# Nan_euclidean distance
When calculating the distance between a pair of samples, this formulation ignores feature coordinates with a missing value in either sample and scales up the weight of the remaining coordinates:

How to find the distance between two points when some values are NaN ?

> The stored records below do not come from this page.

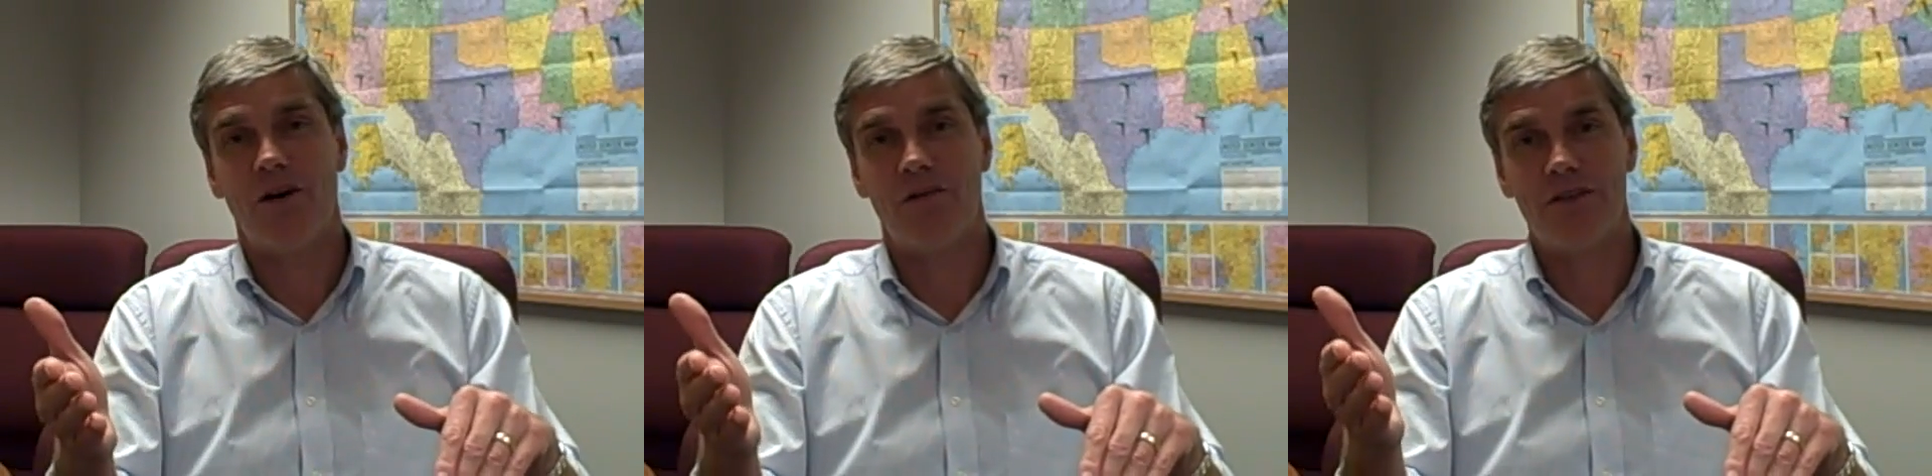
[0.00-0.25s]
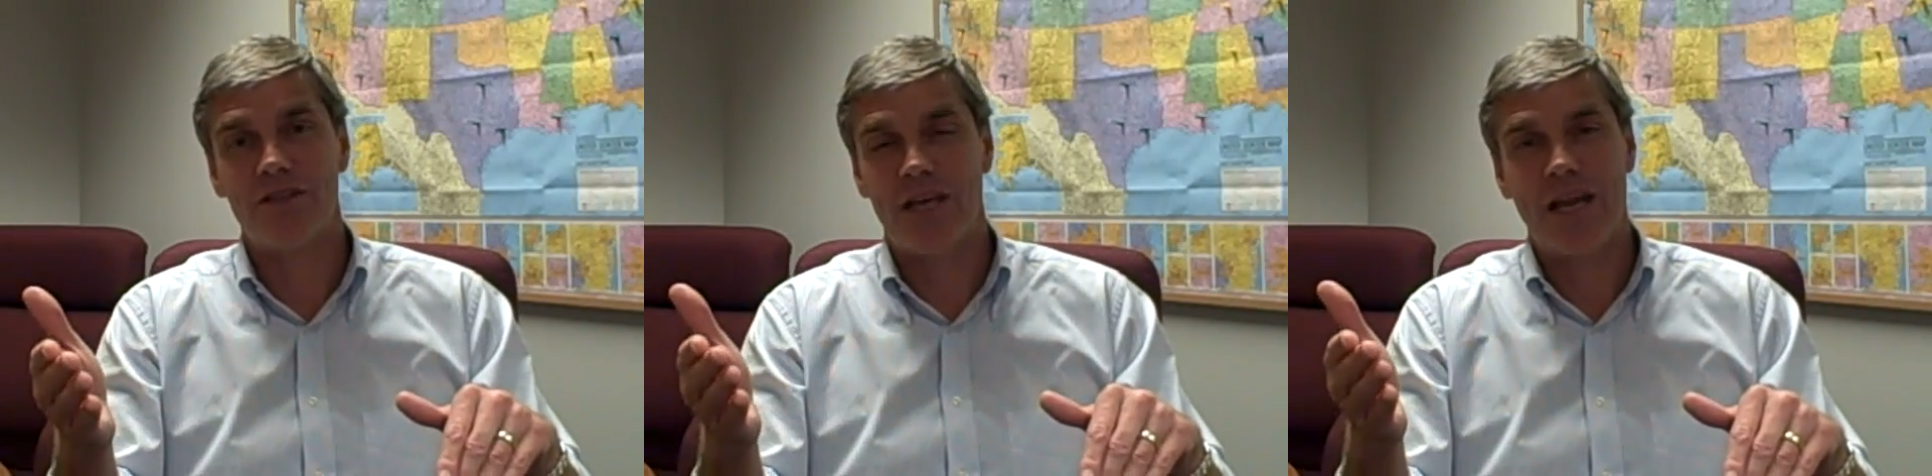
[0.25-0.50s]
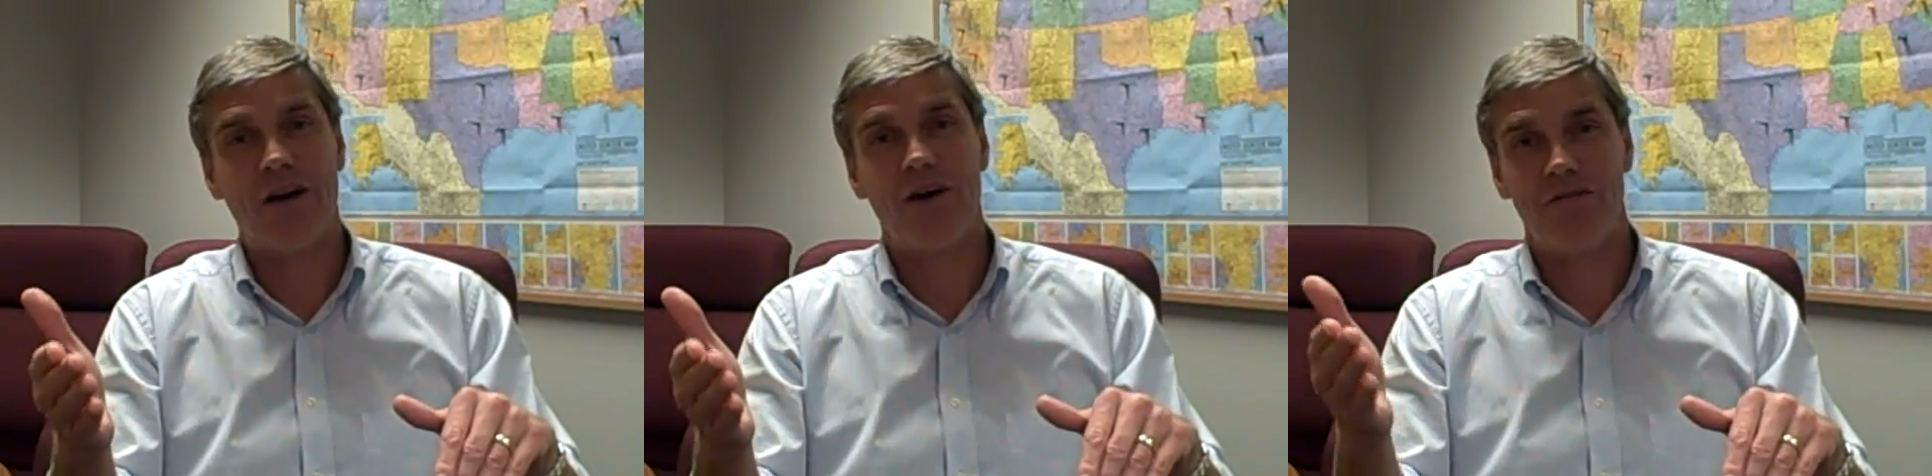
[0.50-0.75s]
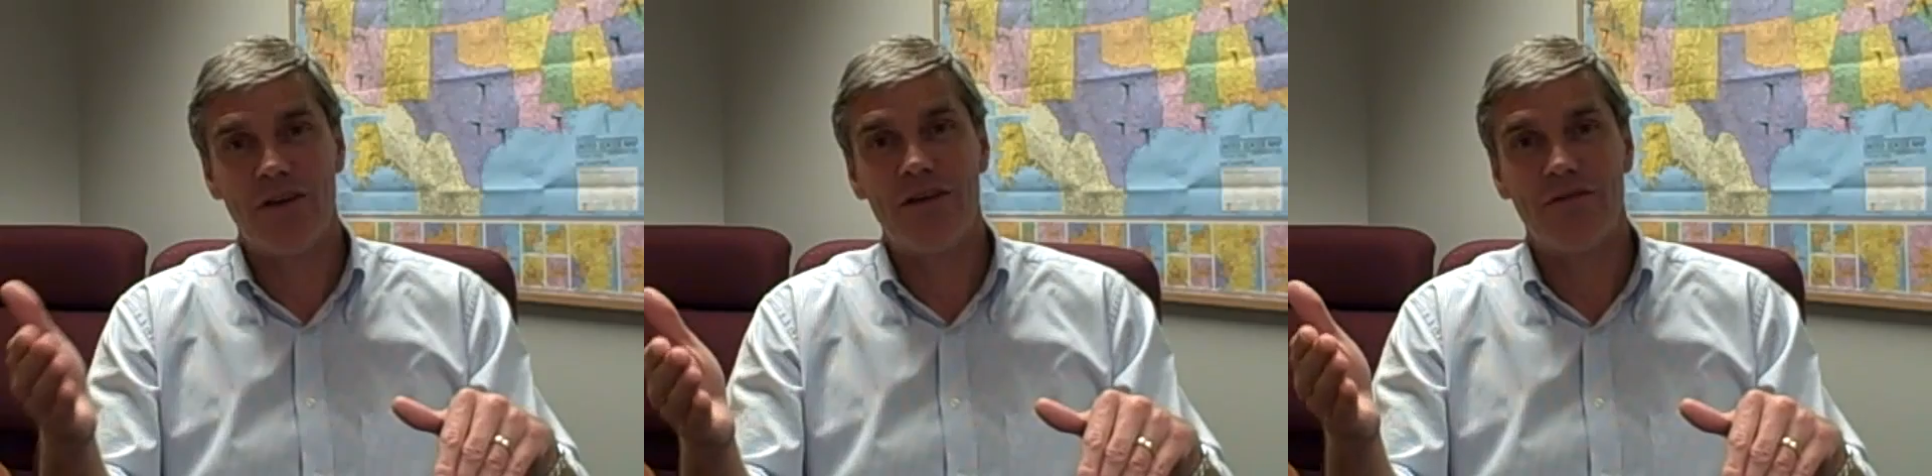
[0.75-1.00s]
of this
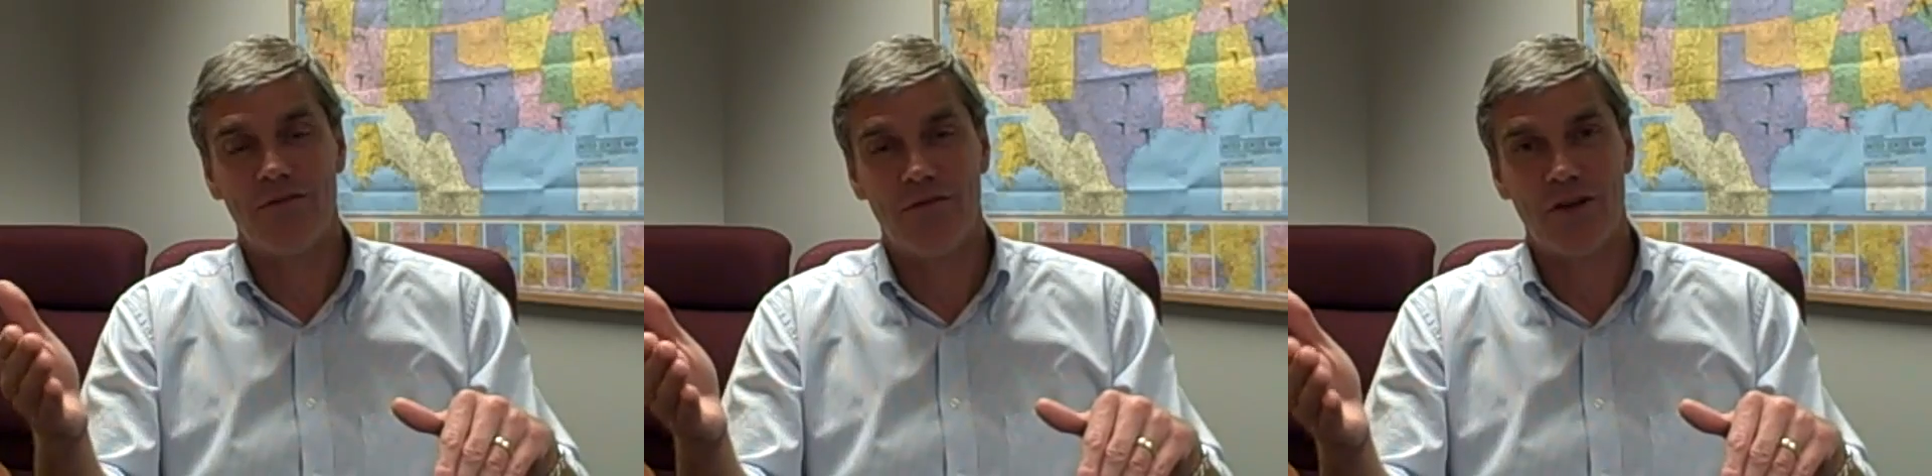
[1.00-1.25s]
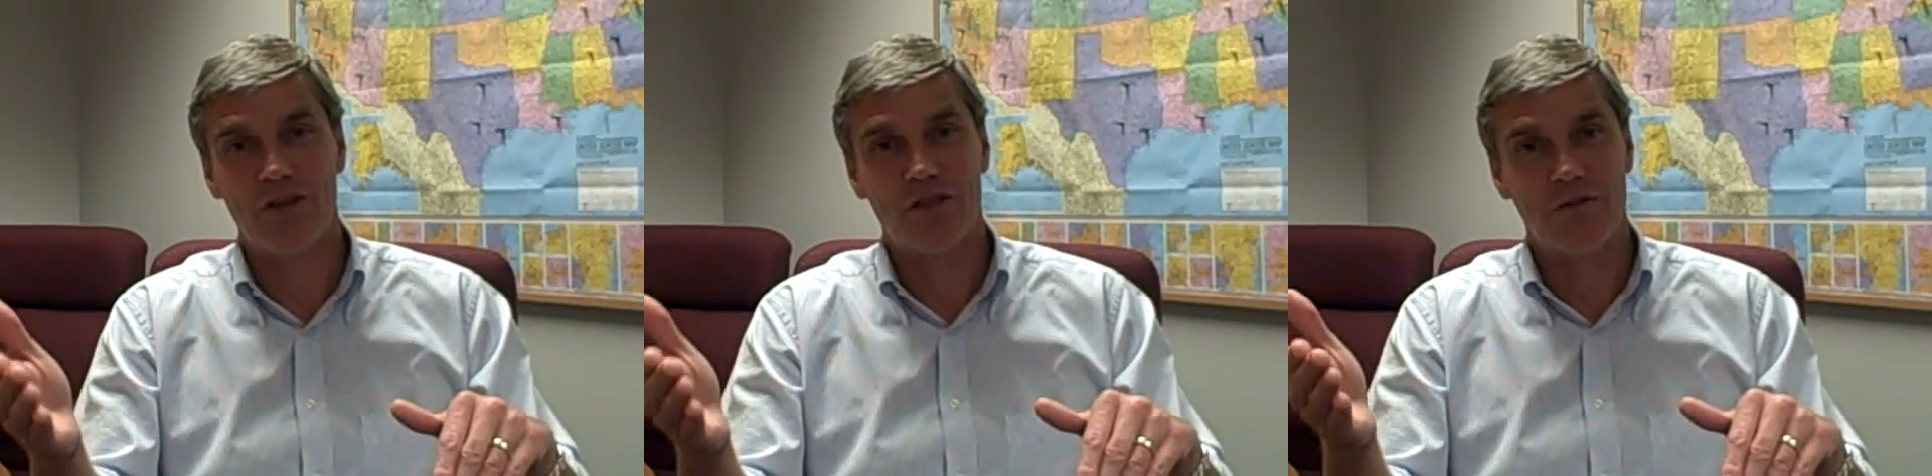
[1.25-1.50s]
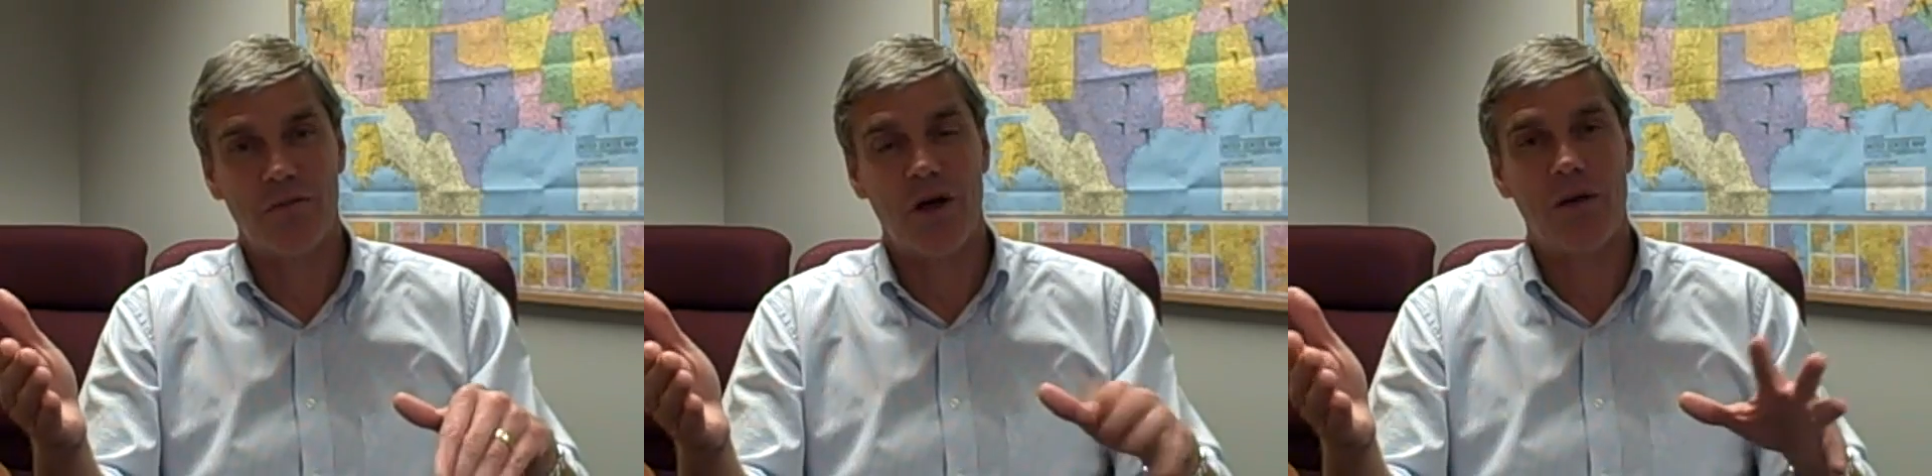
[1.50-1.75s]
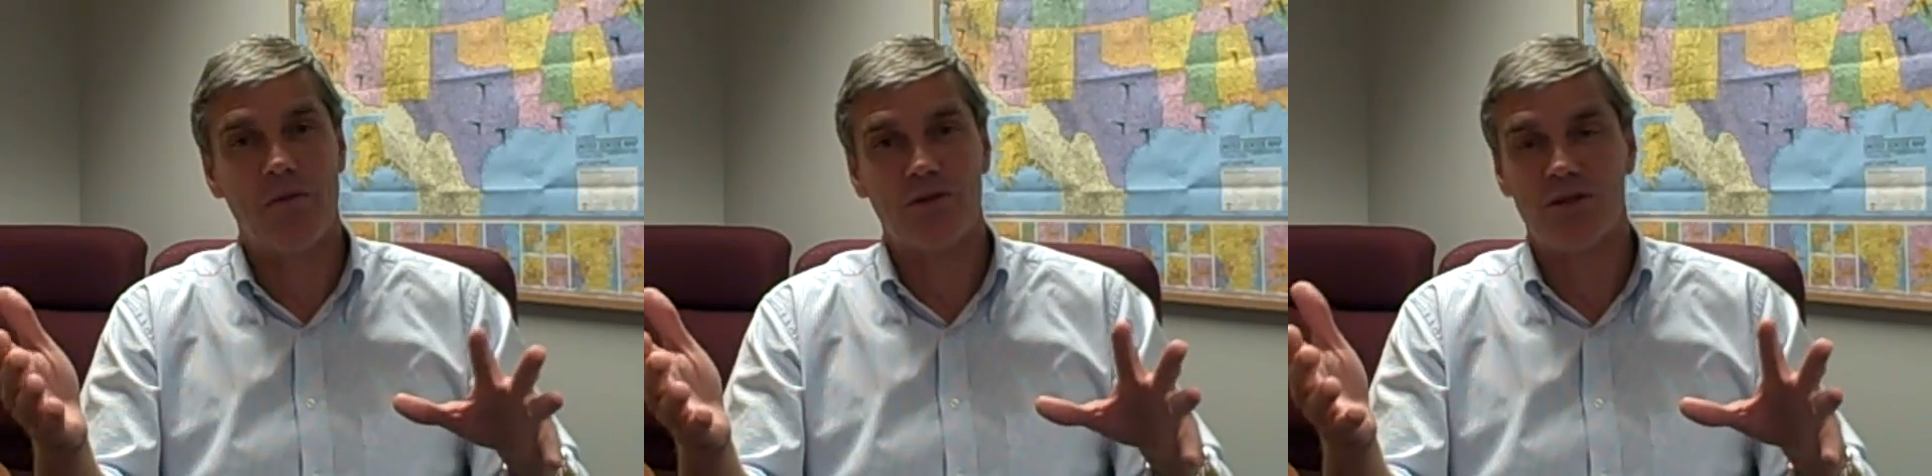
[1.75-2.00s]
NIV Version
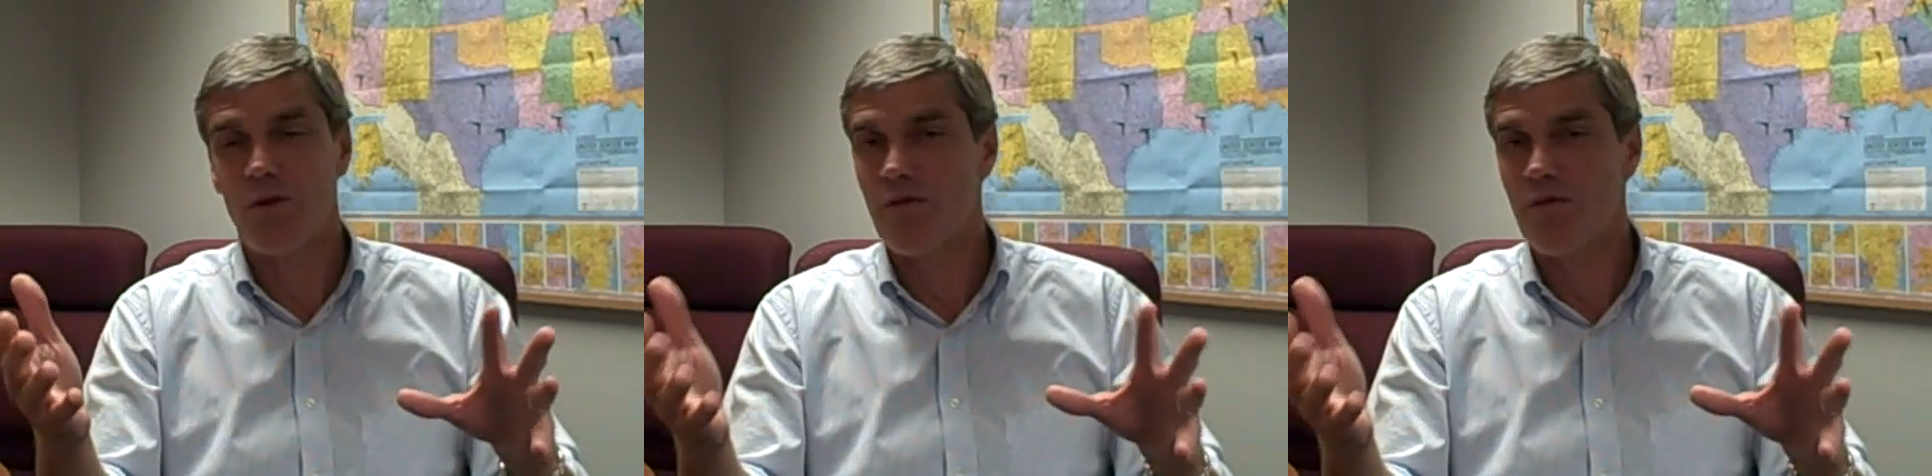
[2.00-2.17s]
Bible.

|Rows|col0|col1|col2|col3|
|-|-|-|-|-|
|r0|$X_{00}$|$X_{01}$|$X_{02}$|$X_{03}$|$X_{04}$|
|r1|$X_{10}$|$X_{11}$|$X_{12}$|$X_{13}$|
|r2|$X_{20}$|$X_{21}$|$X_{22}$|$X_{23}$|
|r3|$X_{30}$|$X_{31}$|$X_{32}$|$X_{33}$|

\

||col1|col2|col3|col4|
|-|-|-|-|-|
|r0|3|np.nan| 2| 0|
|r1|5| 4| 1| 5|
|r2|6| 7| 7| 5|
|r3|6| 5| 4| np.nan|

$ \verb|weight| = \dfrac{\verb|Total number of columns|}{\verb|number of columns with values present in row0 and row3|} $

$\verb|dist( r0,r3)| = \sqrt{\verb|weight| *[(X_{00}- X_{30})^2+ (X_{02}- X_{32})^2]} $         


\
\
example,
## Find the nan_euclidean distance between point1 $\verb|[3, np.nan,2, 0]|$ and point2 $\verb|[6,5,4, np.nan]|$?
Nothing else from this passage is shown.